Highway 25 is a rural highway in southern Israel. It begins northwest of Nahal Oz at the border with the Gaza Strip, and it passes through Netivot, Beersheba and Dimona. It continues southeast toward Arava Junction, where it meets Highway 90. Its length is estimated by the Israeli Department of Transportation as 172 km and 780 meters.

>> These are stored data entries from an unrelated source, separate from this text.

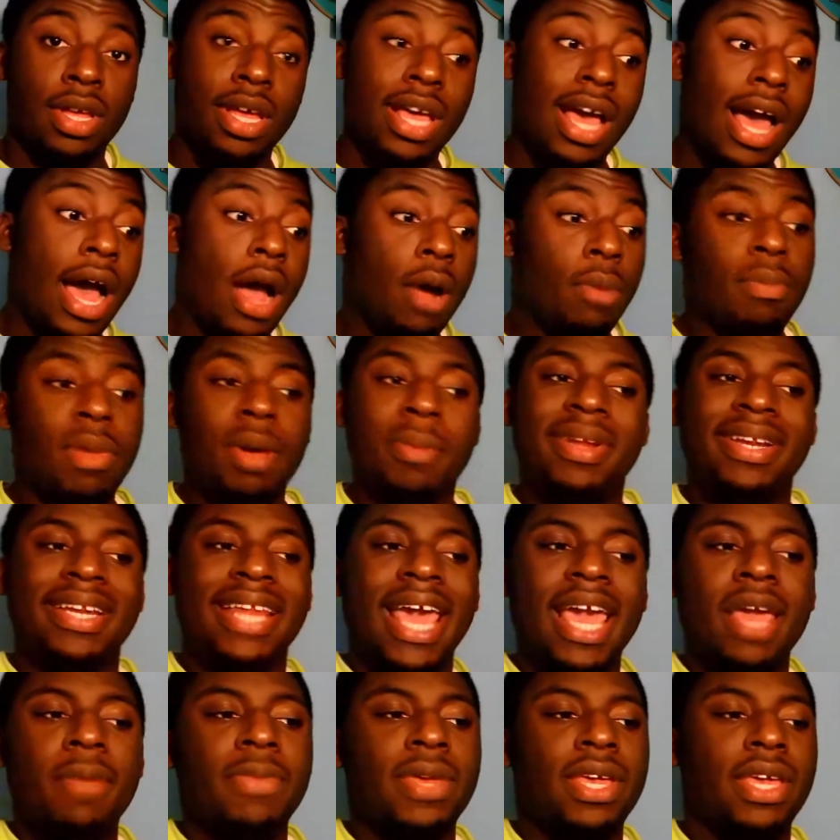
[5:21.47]
Cause I remember
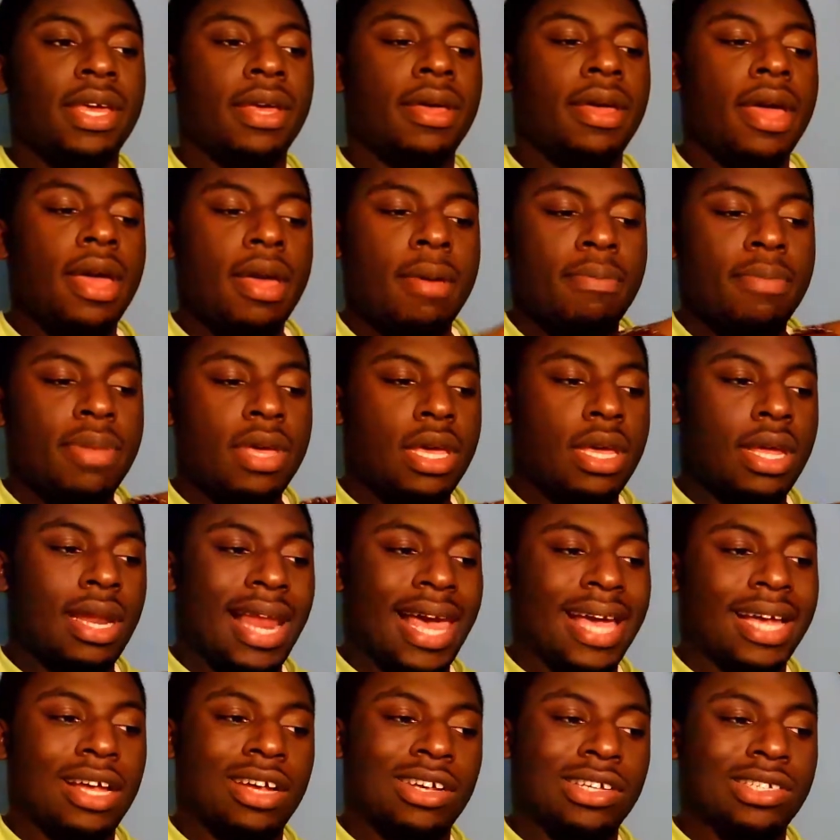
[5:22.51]
Damien being
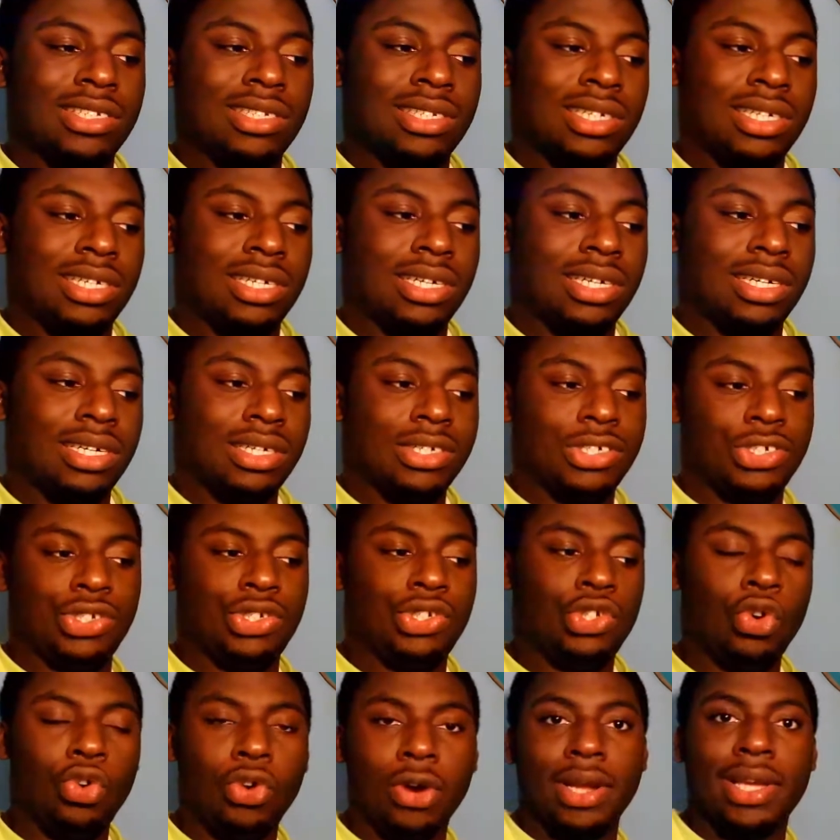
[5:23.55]
like a
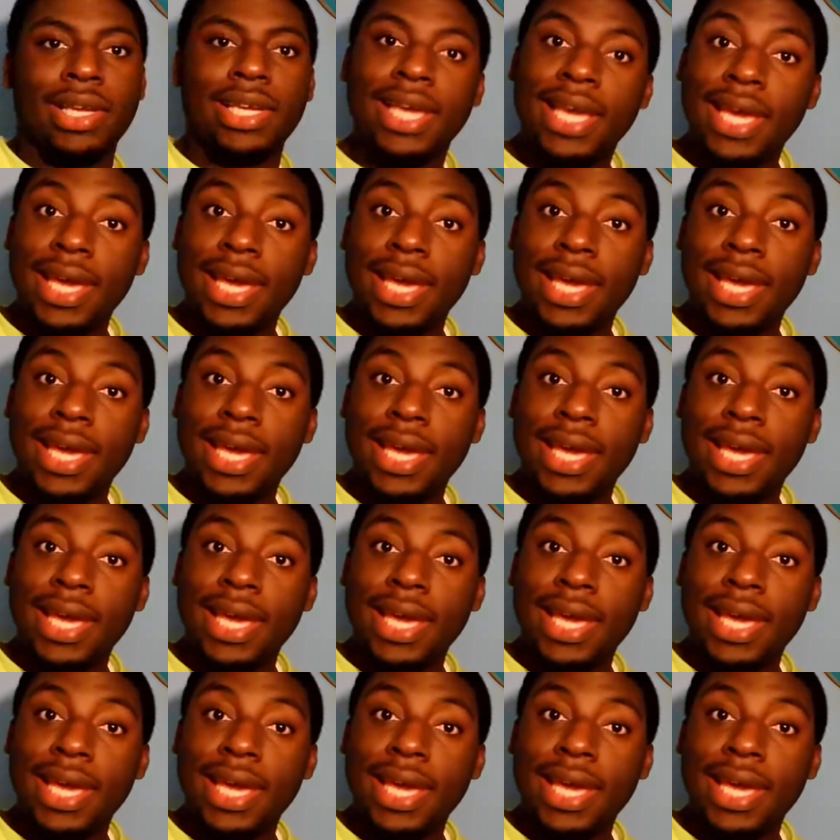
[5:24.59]
short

==Junctions & Interchanges==

| District | Location | km | mi | Name | Destinations | Notes |
| Southern | Near Nahal Oz | 0 | 0.0 | מעבר נחל עוז (Nahal Oz Crossing) | Access road to Karni Crossing |  |
| Nahal Oz | 1.3 | 0.81 | צומת נחל עוז (Nahal Oz Junction) | Entrance to Nahal Oz |  |
| Sa'ad | 4 | 2.5 | צומת סעד (Sa'ad Junction) | Route 232 (Northeast only) |  |
| 4.5 | 2.8 | Route 232 (Southwest only) Entrance to Sa'ad |  |
| Zimrat | 7.5 | 4.7 | צומת זמרת (Zimrat Junction) | Road 2422 |  |
| Netivot | 12 | 7.5 | צומת נתיבות (Netivot Junction) | Highway 34 |  |
| Beit HaGadi | 13.5 | 8.4 | צומת הגדי (HaGadi Junction) | Route 293 Road 2444 |  |
| Tidhar | 18 | 11 | צומת תדהר (Tidhar Junction) | Entrance to Tidhar |  |
| Brosh | 20.5 | 12.7 | צומת ברוש (Brosh Junction) | Road 2544 |  |
| Galit | 24 | 15 | צומת גילת (Galit Junction) | Route 241 |  |
| Eshel HaNasi | 28.5 | 17.7 | צומת הנשיא (HaNasi Junction) | Route 264 Route 310 |  |
| Ofakim | 32 | 20 | צומת אופקים (Ofakim Junction) | Road 2411 |  |
| Beersheba | 42 | 26 | צומת הטייסים (Hatayasim Junction) | Road 2357 |  |
| 42.5 | 26.4 | צומת אלי כהן (Eli Cohen Junction) | Route 406 | Northern end of concurrency with Route 406 |
| 43.5 | 27.0 |  | Highway 60 Hebron Street |  |
| 44.5 | 27.7 | צומת יצחק מצליח (Yitzhak Matzli'ah Junction) | Route 406 | Southern end of concurrency with Route 406 |
| 47 | 29 | מחלף שרה (Sarah Interchange) | Highway 40 |  |
| Nevatim | 54 | 34 | מחלף נבטים (Nevatim Interchange) | Highway 6 |  |
| Ar'ara BaNegev | 65.5 | 40.7 | צומת ערערה בנגב (Ar'ara BaNegev Junction) | Highway 80 |  |
| Dimona | 77.5 | 48.2 | צומת דימונה (Dimona Junction) | Route 204 |  |
| Rotem Factories | 86.5 | 53.7 | צומת רותם (Rotem Junction) | Route 206 |  |
| 97 | 60 | צומת צפית (Tzafit Junction) | Route 258 |  |
| Aravah | 113 | 70 | צומת הערבה (HaAravah Junction) | Highway 90 |  |
1.000 mi = 1.609 km; 1.000 km = 0.621 mi Closed/former; Concurrency terminus; Proposed;

==Hazardous road==
Highway 25 was declared as a red road by the Israeli police in 2015.